Dataset entries:
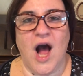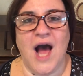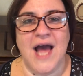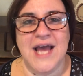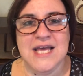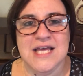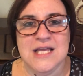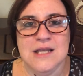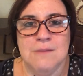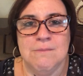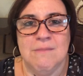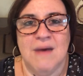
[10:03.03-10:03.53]
I
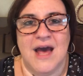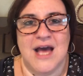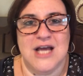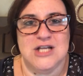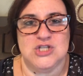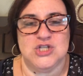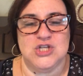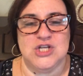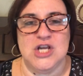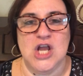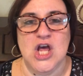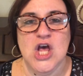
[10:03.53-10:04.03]
can
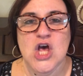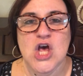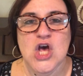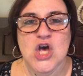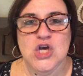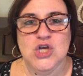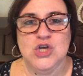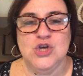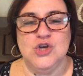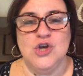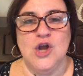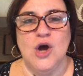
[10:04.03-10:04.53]
imagine,
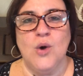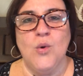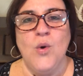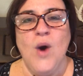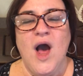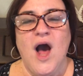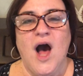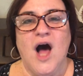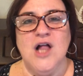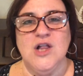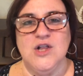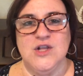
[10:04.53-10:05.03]
you know,
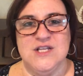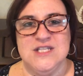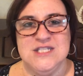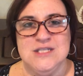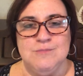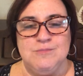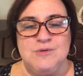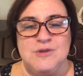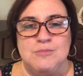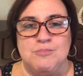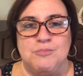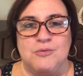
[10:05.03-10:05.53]

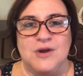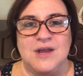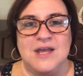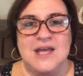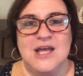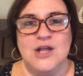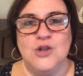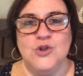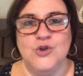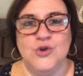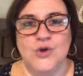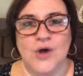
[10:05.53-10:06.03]
Elizabeth
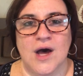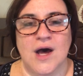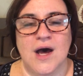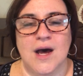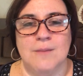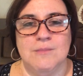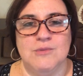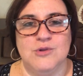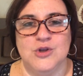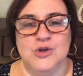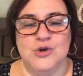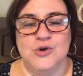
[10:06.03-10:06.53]
bringing
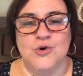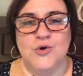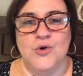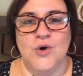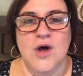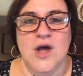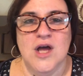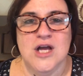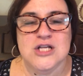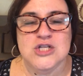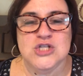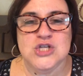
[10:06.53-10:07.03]
little
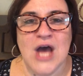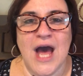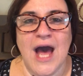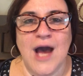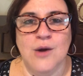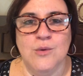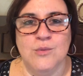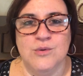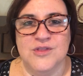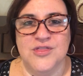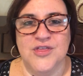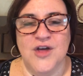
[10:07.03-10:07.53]

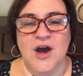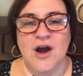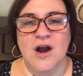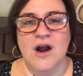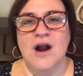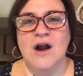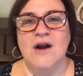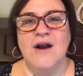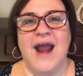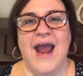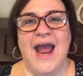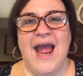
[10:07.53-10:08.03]
Jack with
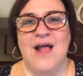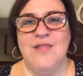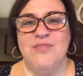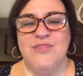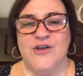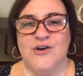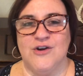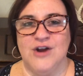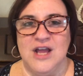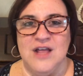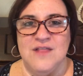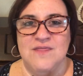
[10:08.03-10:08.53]
her, and
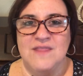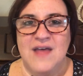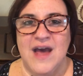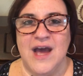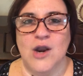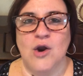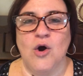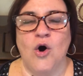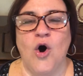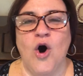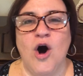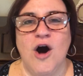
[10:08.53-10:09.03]
they're in
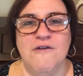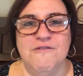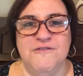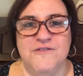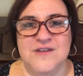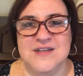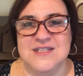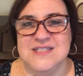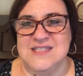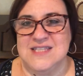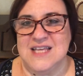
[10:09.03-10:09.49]
that office.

YOUR TASK >> Print out every entry above without changing a word, and leave out the pictures.

WRITTEN REPLY >>
[10:03.03-10:03.53]
I
[10:03.53-10:04.03]
can
[10:04.03-10:04.53]
imagine,
[10:04.53-10:05.03]
you know,
[10:05.03-10:05.53]

[10:05.53-10:06.03]
Elizabeth
[10:06.03-10:06.53]
bringing
[10:06.53-10:07.03]
little
[10:07.03-10:07.53]

[10:07.53-10:08.03]
Jack with
[10:08.03-10:08.53]
her, and
[10:08.53-10:09.03]
they're in
[10:09.03-10:09.49]
that office.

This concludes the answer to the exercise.